- [Task to carry out]: Exactly as written, reproduce all of the entries.

- [Task inputs]:
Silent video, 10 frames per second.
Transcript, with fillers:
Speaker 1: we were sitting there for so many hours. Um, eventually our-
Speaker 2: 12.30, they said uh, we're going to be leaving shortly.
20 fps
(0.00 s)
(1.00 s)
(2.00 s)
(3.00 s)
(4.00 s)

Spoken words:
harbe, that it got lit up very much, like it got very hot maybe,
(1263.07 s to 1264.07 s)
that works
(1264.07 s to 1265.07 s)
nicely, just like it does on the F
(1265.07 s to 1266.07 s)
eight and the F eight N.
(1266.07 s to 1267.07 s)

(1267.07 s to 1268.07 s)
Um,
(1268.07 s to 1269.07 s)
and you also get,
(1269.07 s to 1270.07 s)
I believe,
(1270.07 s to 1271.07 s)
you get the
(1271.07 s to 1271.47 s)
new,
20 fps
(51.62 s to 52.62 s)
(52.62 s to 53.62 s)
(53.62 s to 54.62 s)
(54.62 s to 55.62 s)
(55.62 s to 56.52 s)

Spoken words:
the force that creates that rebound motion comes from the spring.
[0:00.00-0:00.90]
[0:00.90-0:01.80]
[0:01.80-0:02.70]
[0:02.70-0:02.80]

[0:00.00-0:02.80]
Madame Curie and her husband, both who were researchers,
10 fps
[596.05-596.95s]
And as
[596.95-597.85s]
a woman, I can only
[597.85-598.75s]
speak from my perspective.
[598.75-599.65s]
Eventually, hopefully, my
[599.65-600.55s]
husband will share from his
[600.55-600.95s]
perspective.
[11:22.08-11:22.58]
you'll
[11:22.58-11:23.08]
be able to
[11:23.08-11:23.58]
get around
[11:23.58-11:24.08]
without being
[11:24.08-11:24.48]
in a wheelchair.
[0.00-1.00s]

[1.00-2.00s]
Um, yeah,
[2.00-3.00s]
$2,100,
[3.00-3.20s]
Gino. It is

- [Response]:
Silent video, 10 frames per second.
Transcript, with fillers:
Speaker 1: we were sitting there for so many hours. Um, eventually our-
Speaker 2: 12.30, they said uh, we're going to be leaving shortly.
20 fps
(0.00 s)
(1.00 s)
(2.00 s)
(3.00 s)
(4.00 s)

Spoken words:
harbe, that it got lit up very much, like it got very hot maybe,
(1263.07 s to 1264.07 s)
that works
(1264.07 s to 1265.07 s)
nicely, just like it does on the F
(1265.07 s to 1266.07 s)
eight and the F eight N.
(1266.07 s to 1267.07 s)

(1267.07 s to 1268.07 s)
Um,
(1268.07 s to 1269.07 s)
and you also get,
(1269.07 s to 1270.07 s)
I believe,
(1270.07 s to 1271.07 s)
you get the
(1271.07 s to 1271.47 s)
new,
20 fps
(51.62 s to 52.62 s)
(52.62 s to 53.62 s)
(53.62 s to 54.62 s)
(54.62 s to 55.62 s)
(55.62 s to 56.52 s)

Spoken words:
the force that creates that rebound motion comes from the spring.
[0:00.00-0:00.90]
[0:00.90-0:01.80]
[0:01.80-0:02.70]
[0:02.70-0:02.80]

[0:00.00-0:02.80]
Madame Curie and her husband, both who were researchers,
10 fps
[596.05-596.95s]
And as
[596.95-597.85s]
a woman, I can only
[597.85-598.75s]
speak from my perspective.
[598.75-599.65s]
Eventually, hopefully, my
[599.65-600.55s]
husband will share from his
[600.55-600.95s]
perspective.
[11:22.08-11:22.58]
you'll
[11:22.58-11:23.08]
be able to
[11:23.08-11:23.58]
get around
[11:23.58-11:24.08]
without being
[11:24.08-11:24.48]
in a wheelchair.
[0.00-1.00s]

[1.00-2.00s]
Um, yeah,
[2.00-3.00s]
$2,100,
[3.00-3.20s]
Gino. It is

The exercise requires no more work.